The International Equity Anchor That Keeps Dragging Performance Down
The decision to hold 30% or more of a target-date portfolio in international equities has become the single largest structural drag on performance. This allocation made sense in the 1990s when international markets were cheaper and more dynamic than the United States. That has not been true for 15 years. A $1 million portfolio allocated 30% to underperforming international equities costs the investor approximately $240,000 in foregone gains per year relative to what a 100% U.S. equity approach would have generated.
Vanguard and Fidelity justify the international allocation on diversification grounds, arguing that it reduces home-country bias and provides exposure to global economic growth. Yet global economic growth has been concentrated in U.S. technology and financial companies. An investor who wanted exposure to global growth has received it most efficiently through U.S. equities. The international allocation in target-date funds appears increasingly like a historical legacy—a decision made decades ago that has calcified into policy despite evidence that it no longer serves investors well.
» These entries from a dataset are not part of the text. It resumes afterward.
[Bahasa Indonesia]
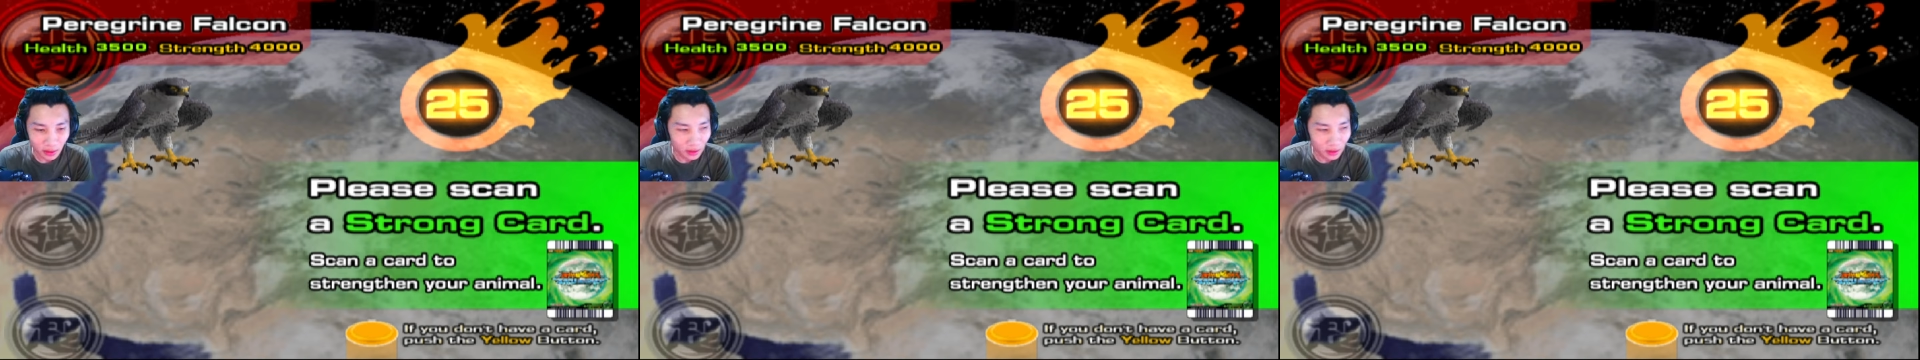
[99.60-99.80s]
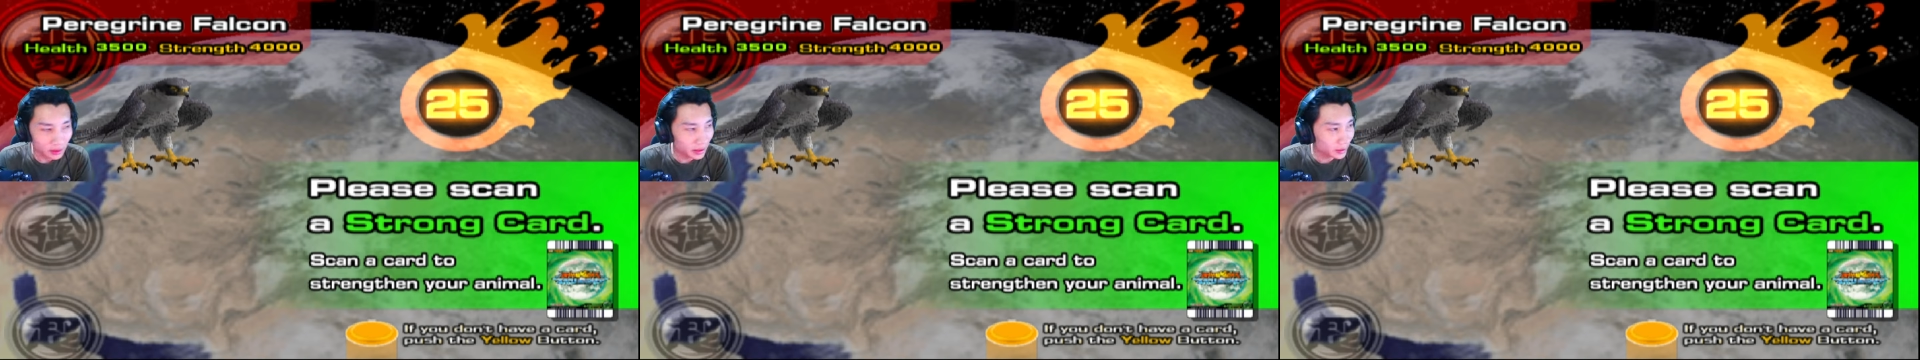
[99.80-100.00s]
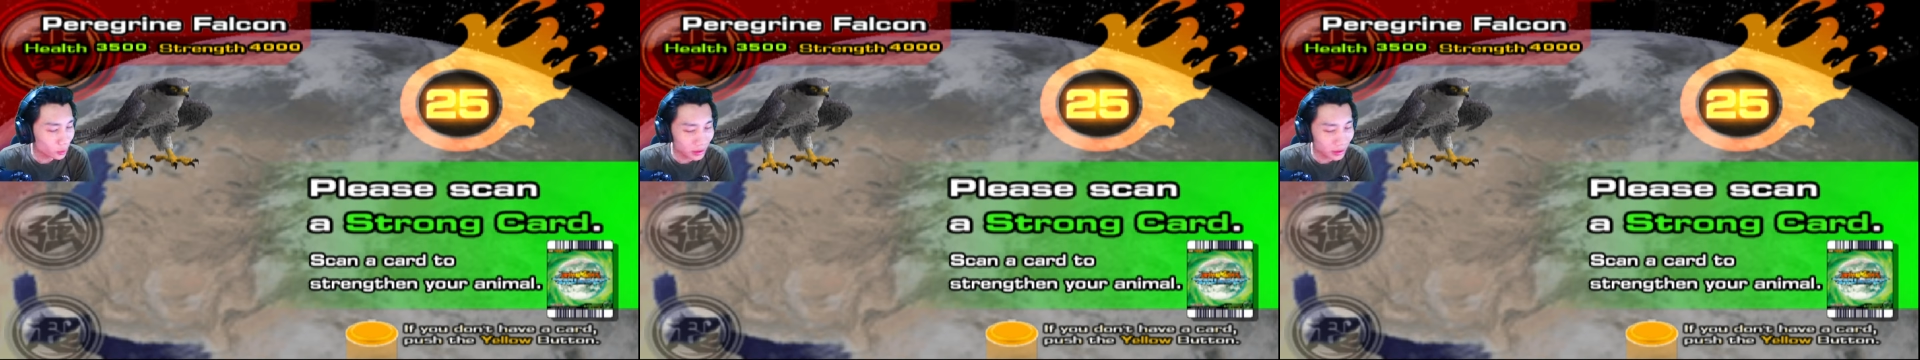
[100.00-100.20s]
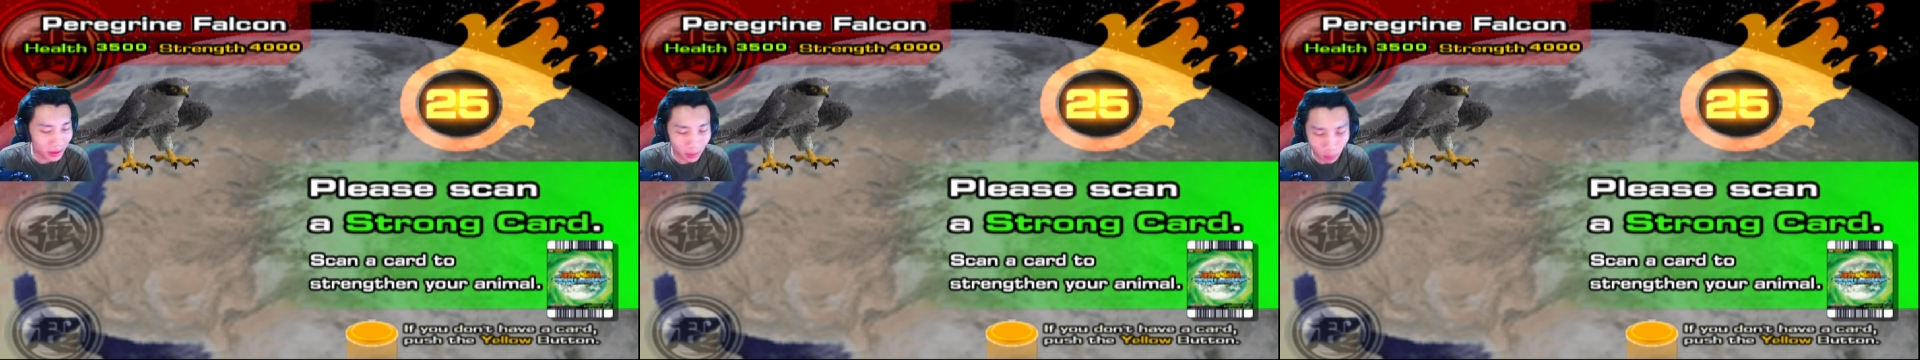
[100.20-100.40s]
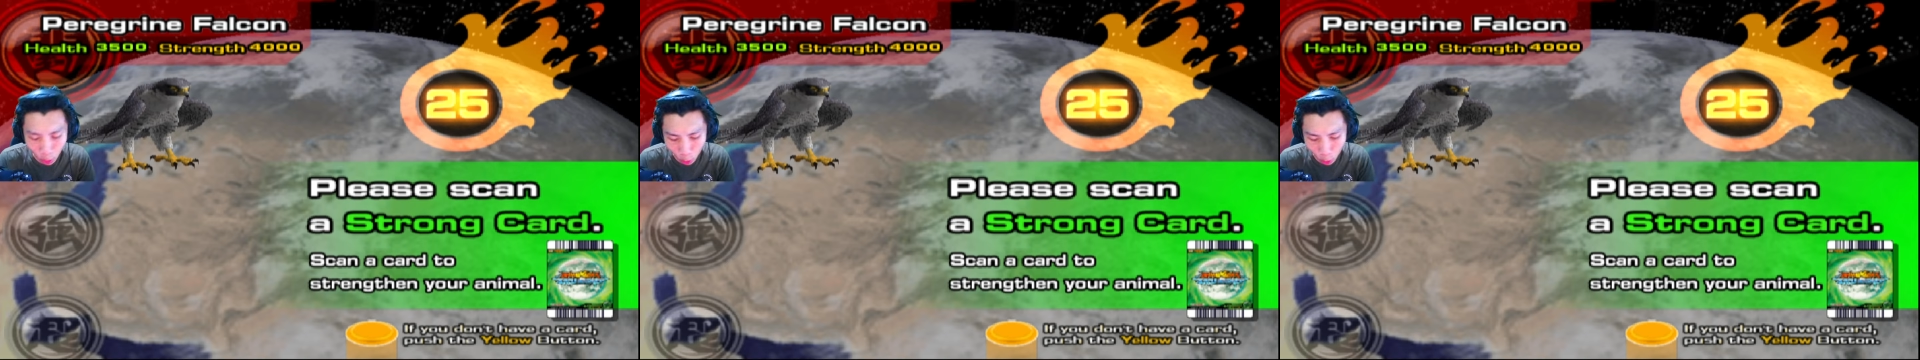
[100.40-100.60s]
dia itu adalah
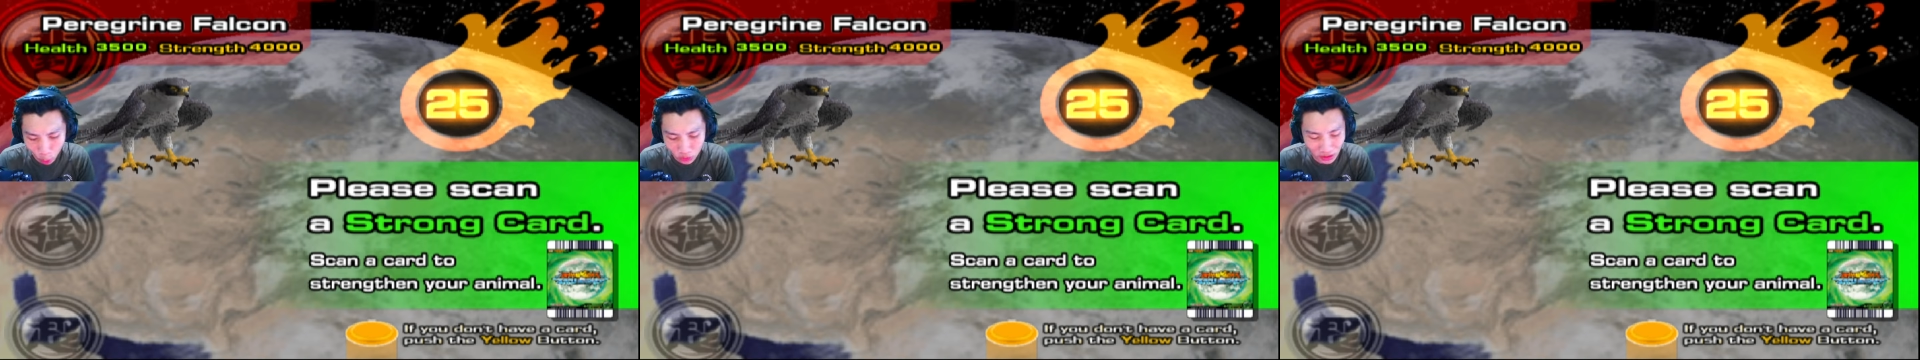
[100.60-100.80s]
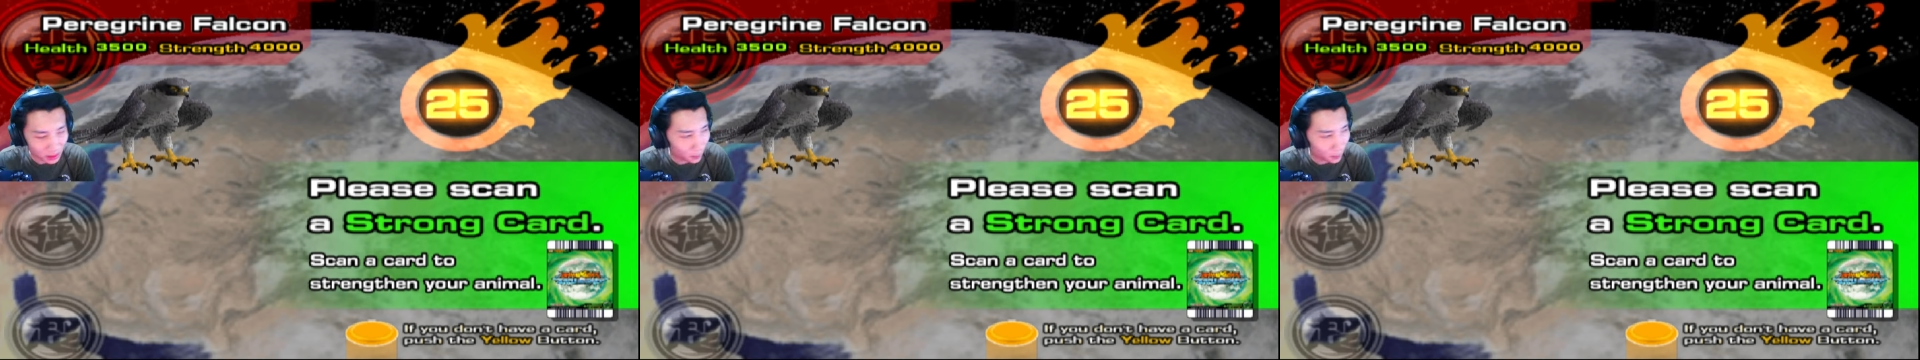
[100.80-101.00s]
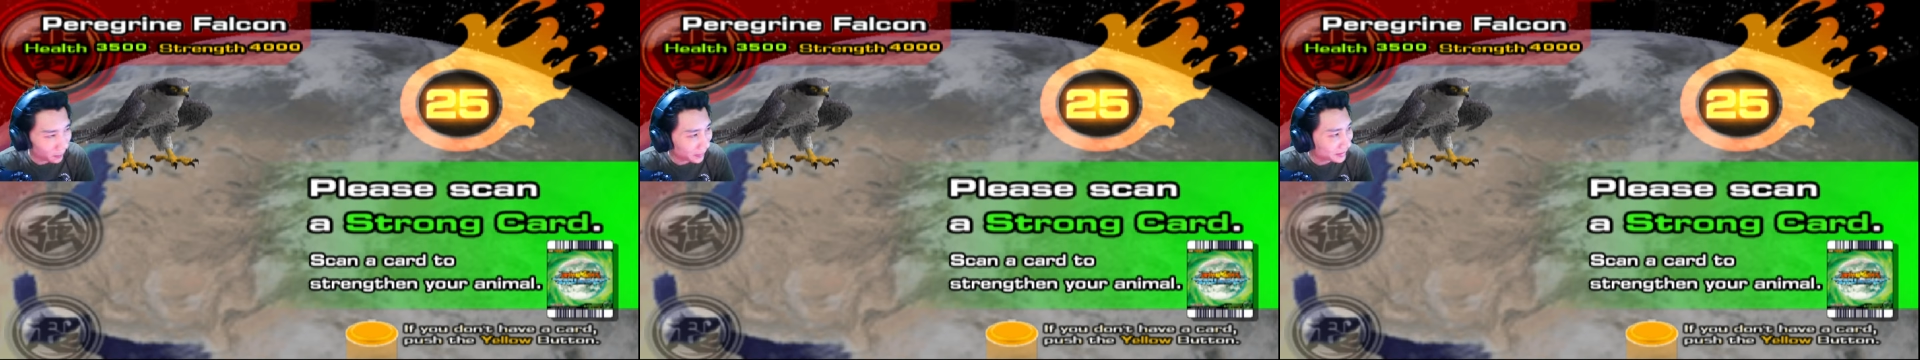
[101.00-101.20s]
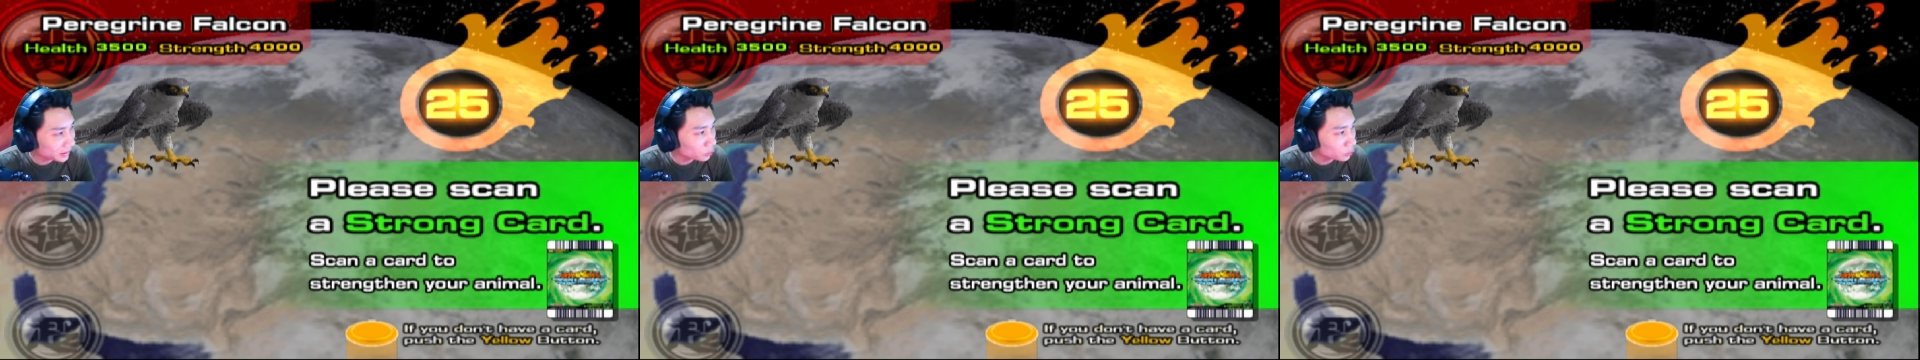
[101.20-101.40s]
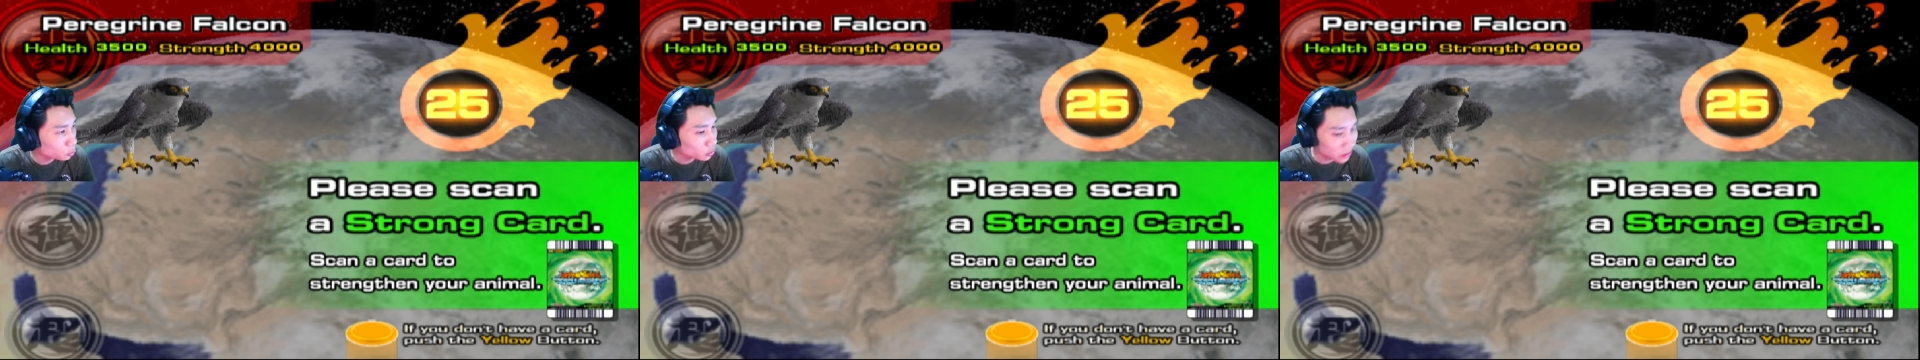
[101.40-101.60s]
burung tercepat di
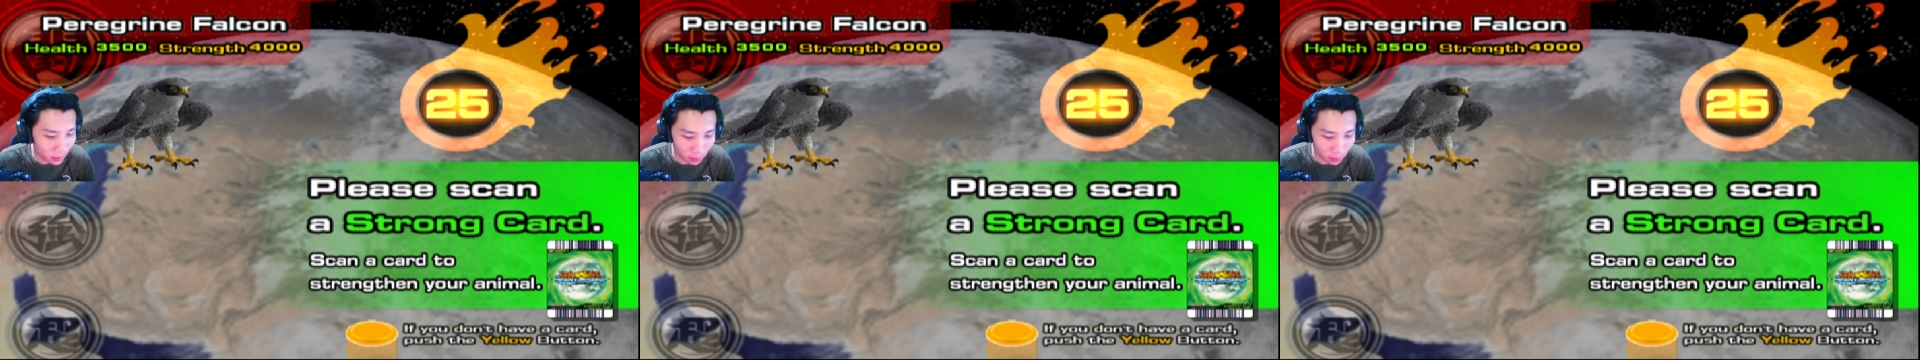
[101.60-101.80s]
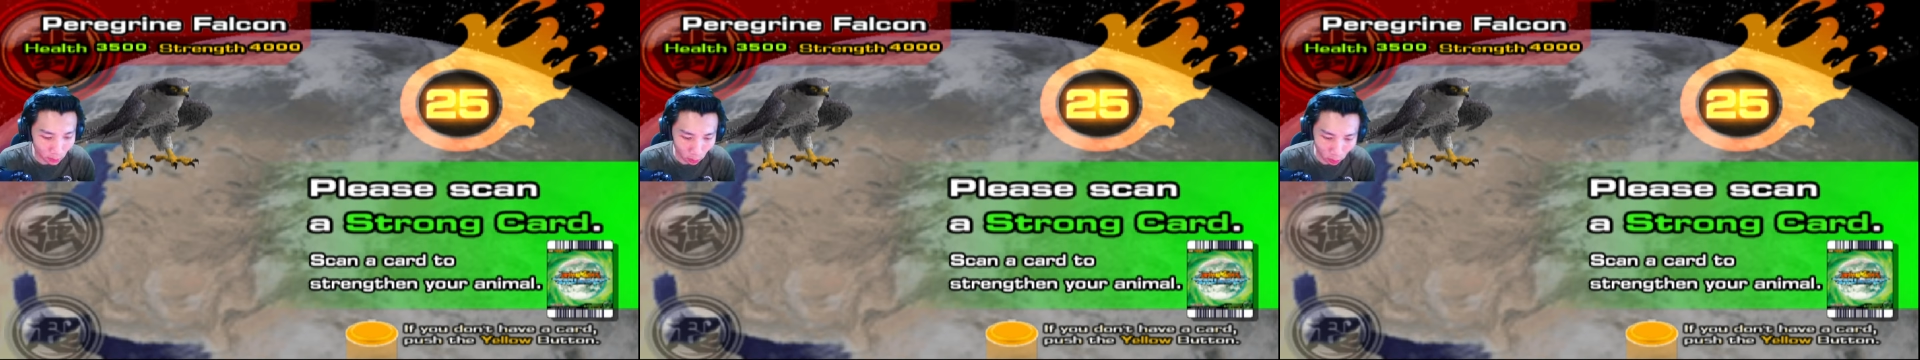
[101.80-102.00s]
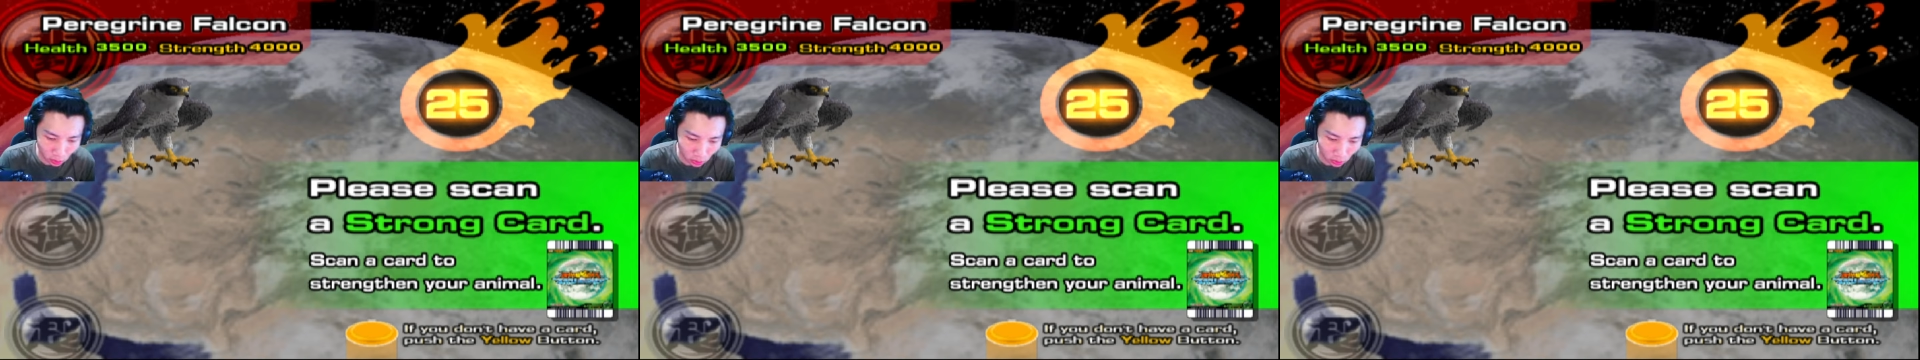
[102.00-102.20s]
dunia bro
What the 2026 Numbers Forecast for Future Downturns
The underperformance revealed in early 2026 offers a preview of how target-date funds will behave in more severe markets. If a 1-2% quarterly decline in broader equity and bond indices translates into losses exceeding 1% for target-date funds while better-structured alternatives gain, imagine what a 20-30% bear market will look like. Experts explicitly warn that the “next 401(k) scandal” could unfold if a significant market downturn exposes the glidepath vulnerabilities embedded in mainstream target-date funds, potentially triggering litigation similar to post-2008 suits and raising questions about whether fiduciaries adequately monitored these investments.
The asset base has grown to $5.2 trillion when including custom target-date strategies, but growth does not equal safety or performance. As the baby boomer generation transitions from accumulation to distribution—drawing down retirement funds precisely when they are most vulnerable to sequence-of-returns risk—the flaws in target-date fund architecture will become increasingly consequential. The next few years will likely determine whether target-date funds remain the default retirement solution or whether regulators, courts, and fiduciaries demand meaningful structural changes.
Conclusion
Target-date funds have underperformed the broader market by 2.4% annually over 30 years, and 2026 is revealing why: a combination of persistent international equity overallocation, a cost structure that still exceeds available alternatives despite lower headlines fees, and a one-size-fits-all design that fails to account for individual risk tolerance or timeline. For investors approaching or in retirement, these gaps are not theoretical—they represent hundreds of thousands of dollars in lost wealth.
The time to evaluate whether your target-date fund is actually serving your retirement is now, before the next market downturn exposes vulnerabilities that may already be baked into your portfolio. Whether that means shifting to a different fund, building a custom portfolio, or working with a financial advisor to construct a more robust retirement allocation, the data from 2026 suggests that passive acceptance of a target-date fund’s design is no longer a defensible retirement strategy.